### What to work on
Would you transcribe each entry that follows word for word, minus the images?

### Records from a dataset
- - -
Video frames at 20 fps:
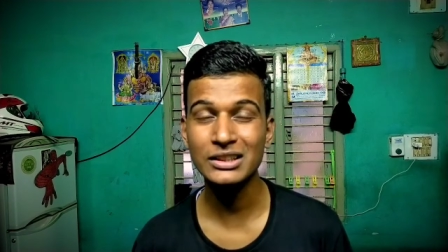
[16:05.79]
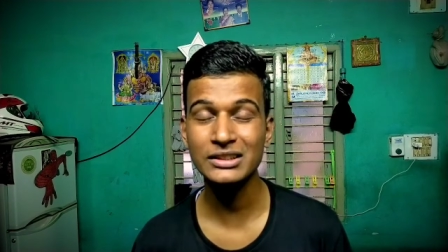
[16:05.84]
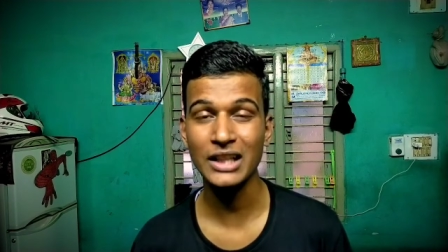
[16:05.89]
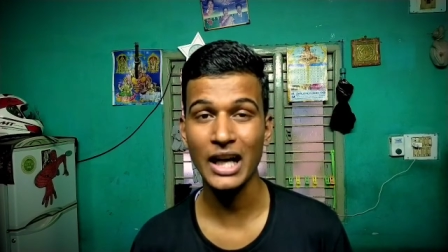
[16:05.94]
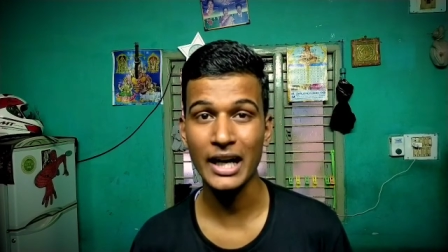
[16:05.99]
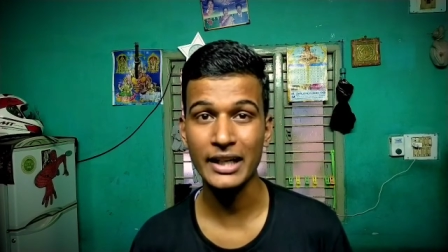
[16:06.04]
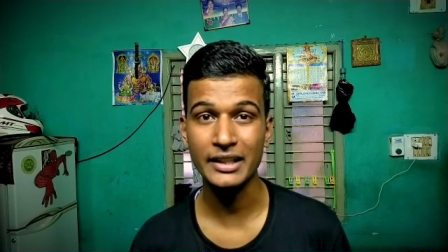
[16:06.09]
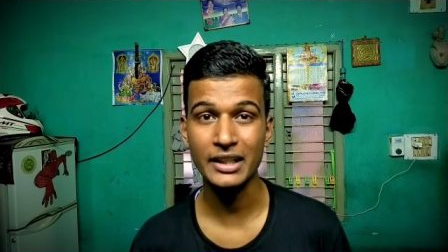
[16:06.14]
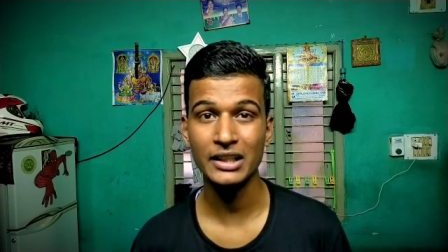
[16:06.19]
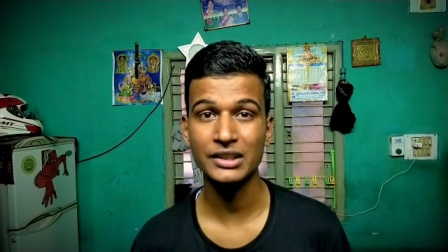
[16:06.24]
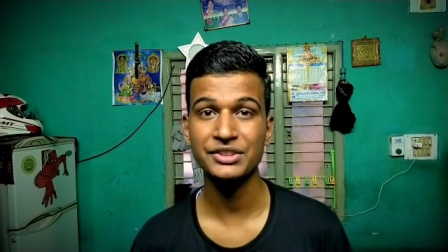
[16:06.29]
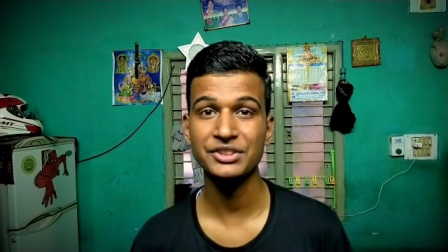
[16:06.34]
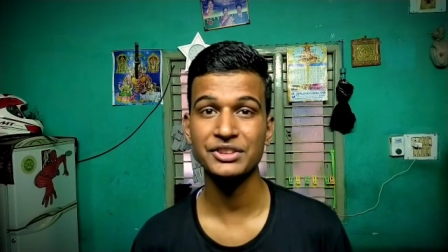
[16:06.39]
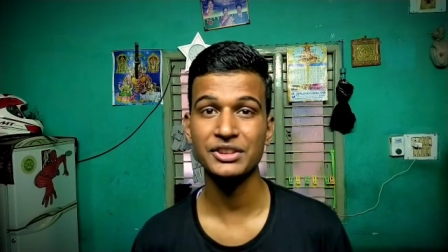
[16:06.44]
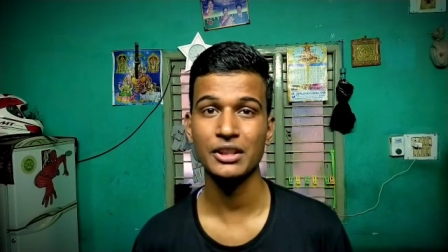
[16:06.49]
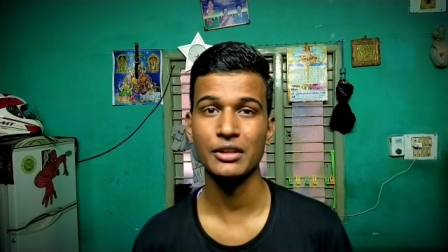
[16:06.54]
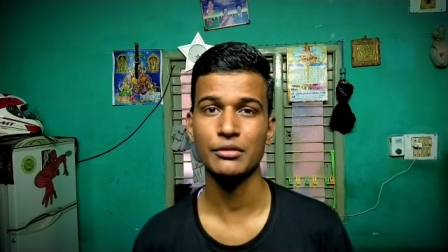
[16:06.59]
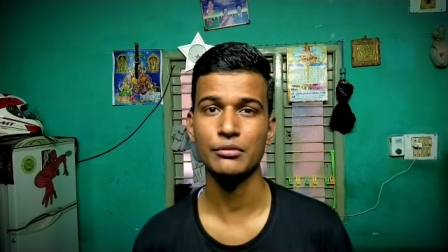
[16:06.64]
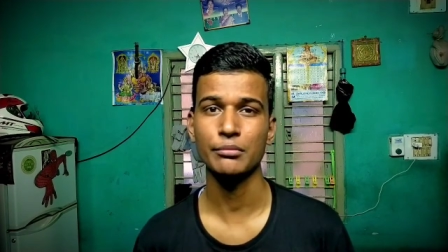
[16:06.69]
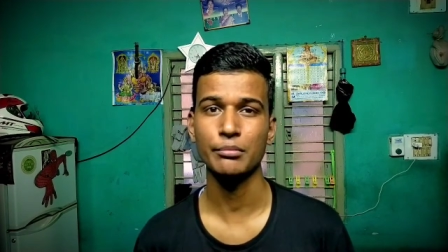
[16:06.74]

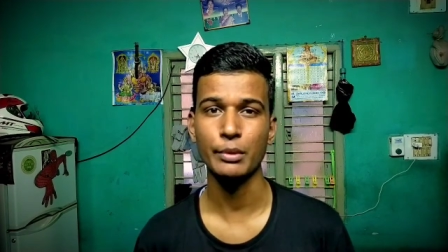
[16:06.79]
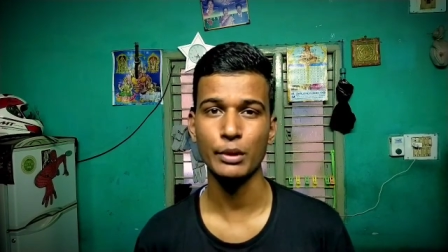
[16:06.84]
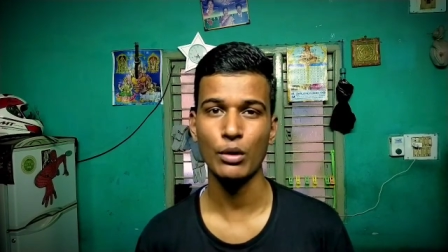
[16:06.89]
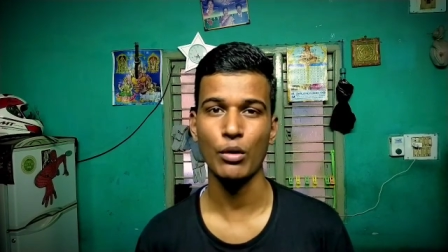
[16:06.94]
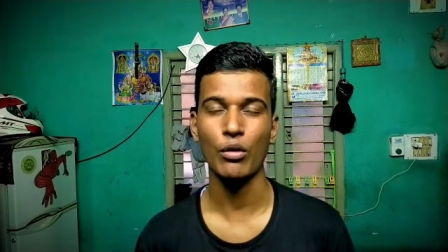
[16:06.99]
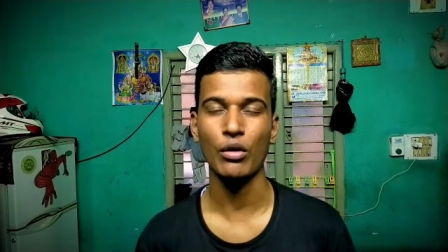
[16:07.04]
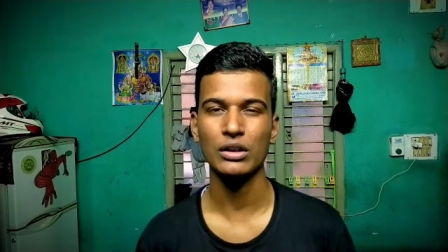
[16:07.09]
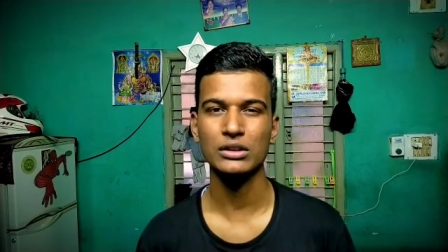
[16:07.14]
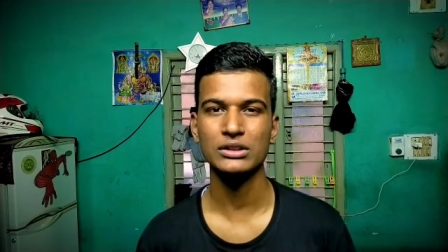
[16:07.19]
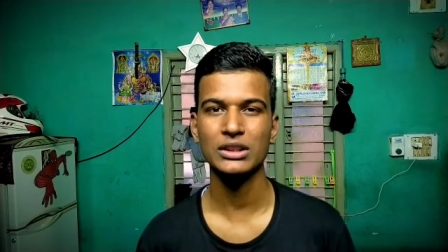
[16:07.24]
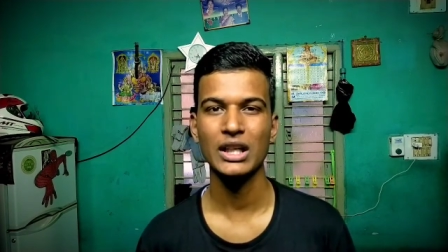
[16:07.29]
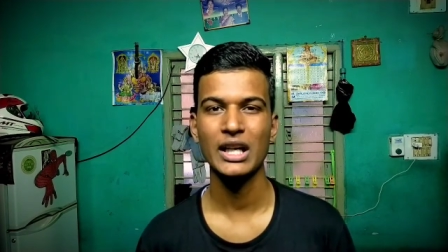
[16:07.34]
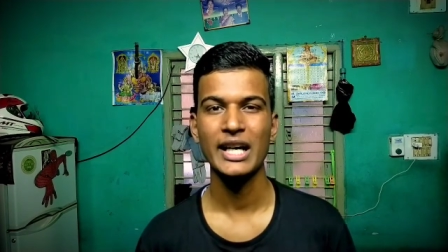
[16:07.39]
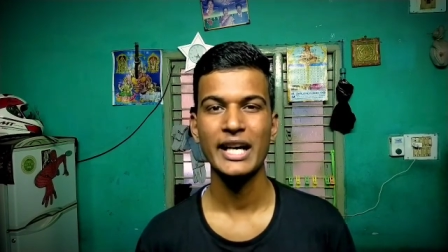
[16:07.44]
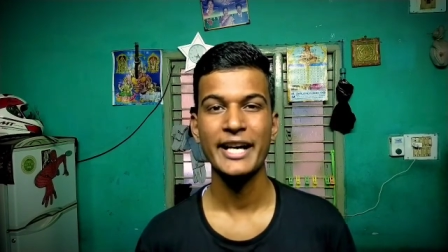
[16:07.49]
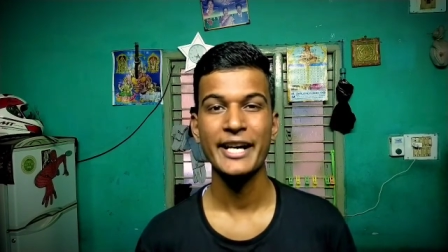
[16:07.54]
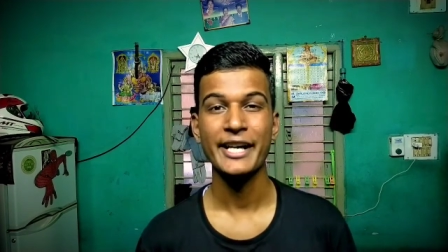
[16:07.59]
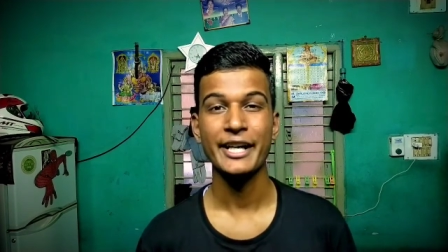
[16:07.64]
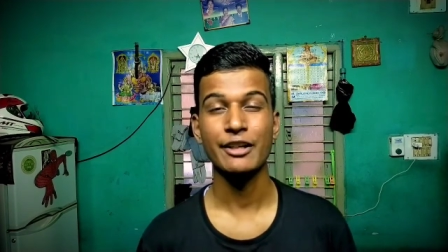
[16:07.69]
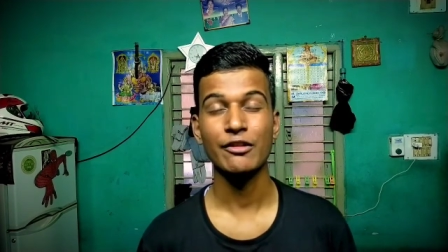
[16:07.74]
attention, because
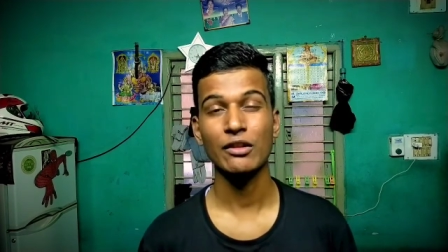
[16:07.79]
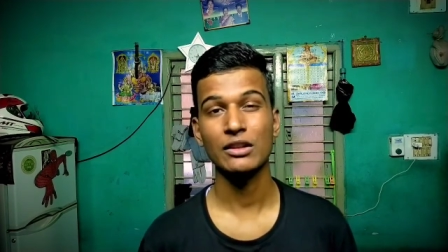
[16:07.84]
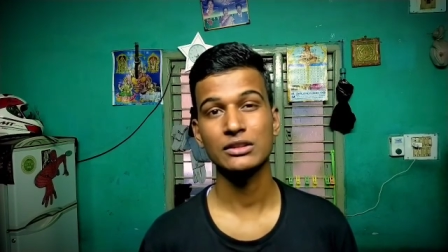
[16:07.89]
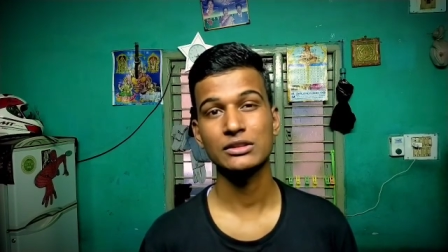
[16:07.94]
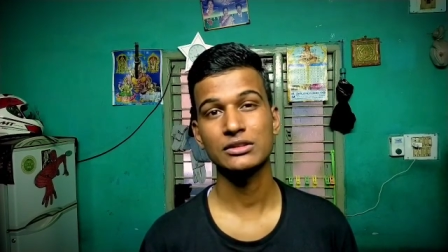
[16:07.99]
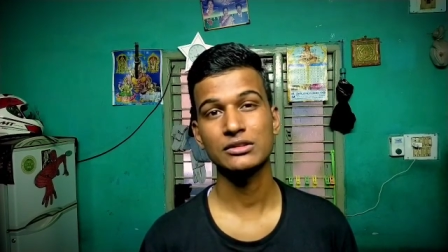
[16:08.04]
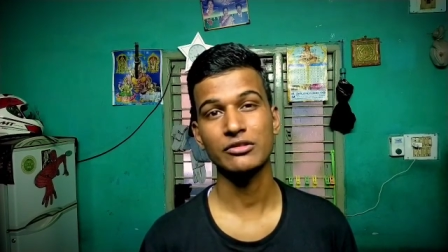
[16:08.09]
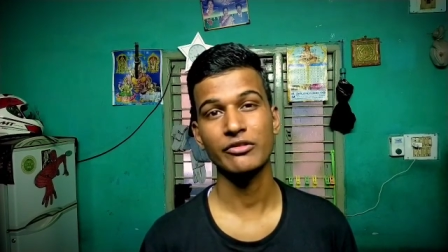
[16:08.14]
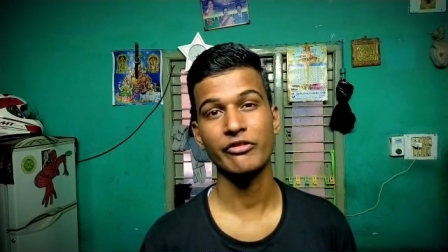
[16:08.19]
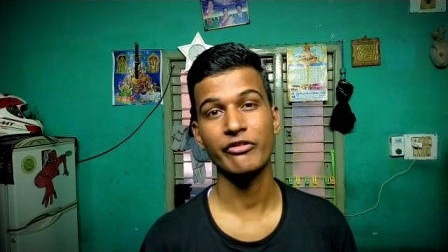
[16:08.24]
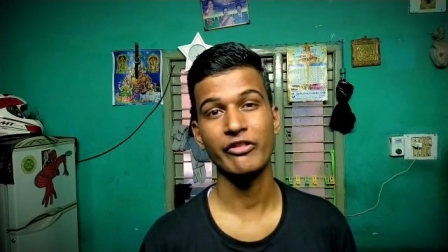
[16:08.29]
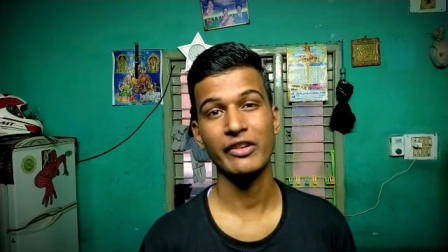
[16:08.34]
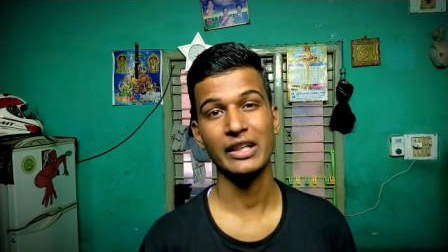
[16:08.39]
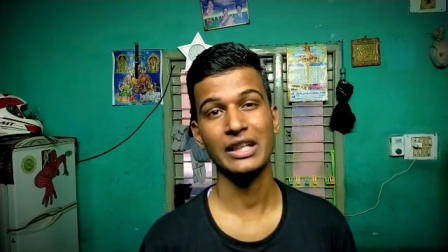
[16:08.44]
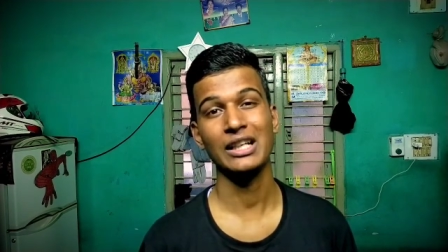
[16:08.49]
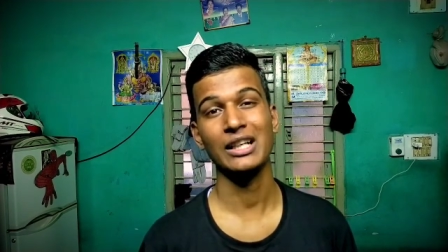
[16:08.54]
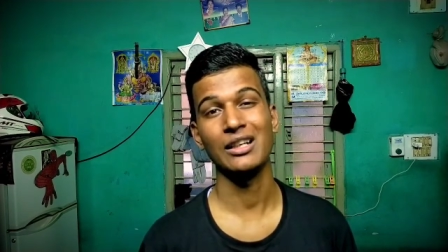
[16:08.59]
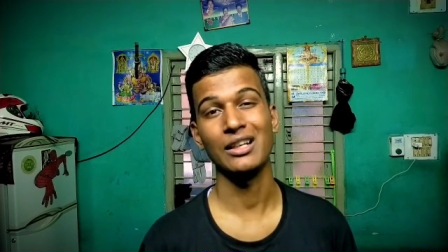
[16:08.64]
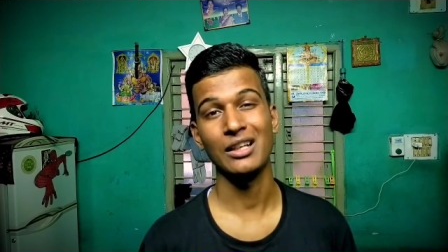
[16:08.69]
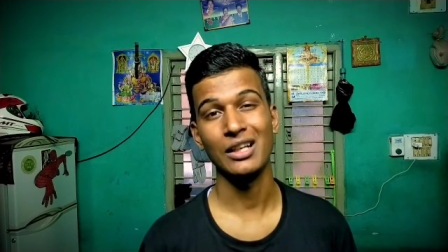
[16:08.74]
it was very
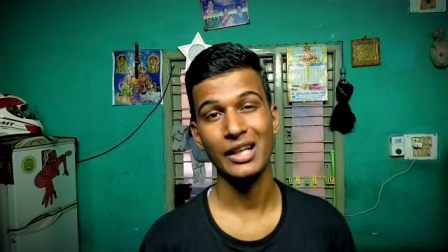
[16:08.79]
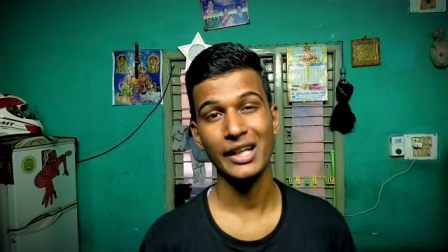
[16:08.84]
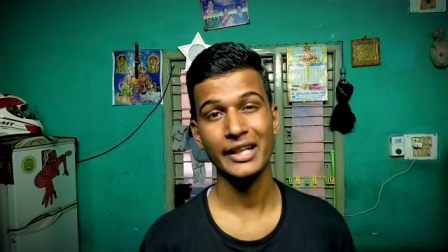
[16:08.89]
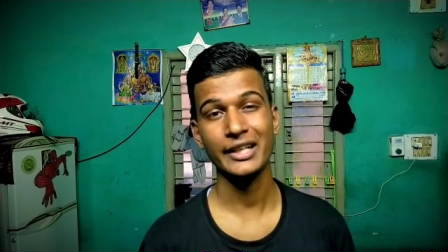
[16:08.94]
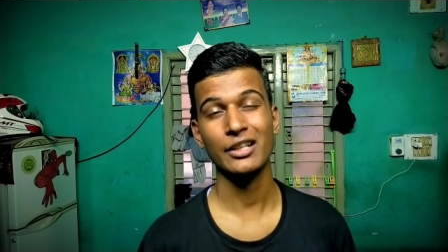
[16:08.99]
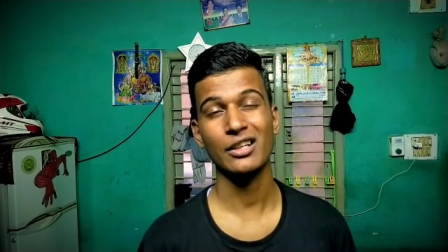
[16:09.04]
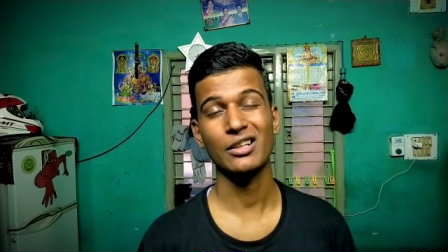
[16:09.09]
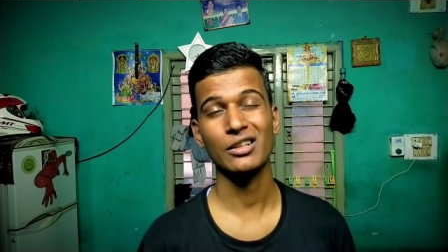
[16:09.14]
late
- - -
### Task result
Video frames at 20 fps:
[16:05.79]
[16:05.84]
[16:05.89]
[16:05.94]
[16:05.99]
[16:06.04]
[16:06.09]
[16:06.14]
[16:06.19]
[16:06.24]
[16:06.29]
[16:06.34]
[16:06.39]
[16:06.44]
[16:06.49]
[16:06.54]
[16:06.59]
[16:06.64]
[16:06.69]
[16:06.74]

[16:06.79]
[16:06.84]
[16:06.89]
[16:06.94]
[16:06.99]
[16:07.04]
[16:07.09]
[16:07.14]
[16:07.19]
[16:07.24]
[16:07.29]
[16:07.34]
[16:07.39]
[16:07.44]
[16:07.49]
[16:07.54]
[16:07.59]
[16:07.64]
[16:07.69]
[16:07.74]
attention, because
[16:07.79]
[16:07.84]
[16:07.89]
[16:07.94]
[16:07.99]
[16:08.04]
[16:08.09]
[16:08.14]
[16:08.19]
[16:08.24]
[16:08.29]
[16:08.34]
[16:08.39]
[16:08.44]
[16:08.49]
[16:08.54]
[16:08.59]
[16:08.64]
[16:08.69]
[16:08.74]
it was very
[16:08.79]
[16:08.84]
[16:08.89]
[16:08.94]
[16:08.99]
[16:09.04]
[16:09.09]
[16:09.14]
late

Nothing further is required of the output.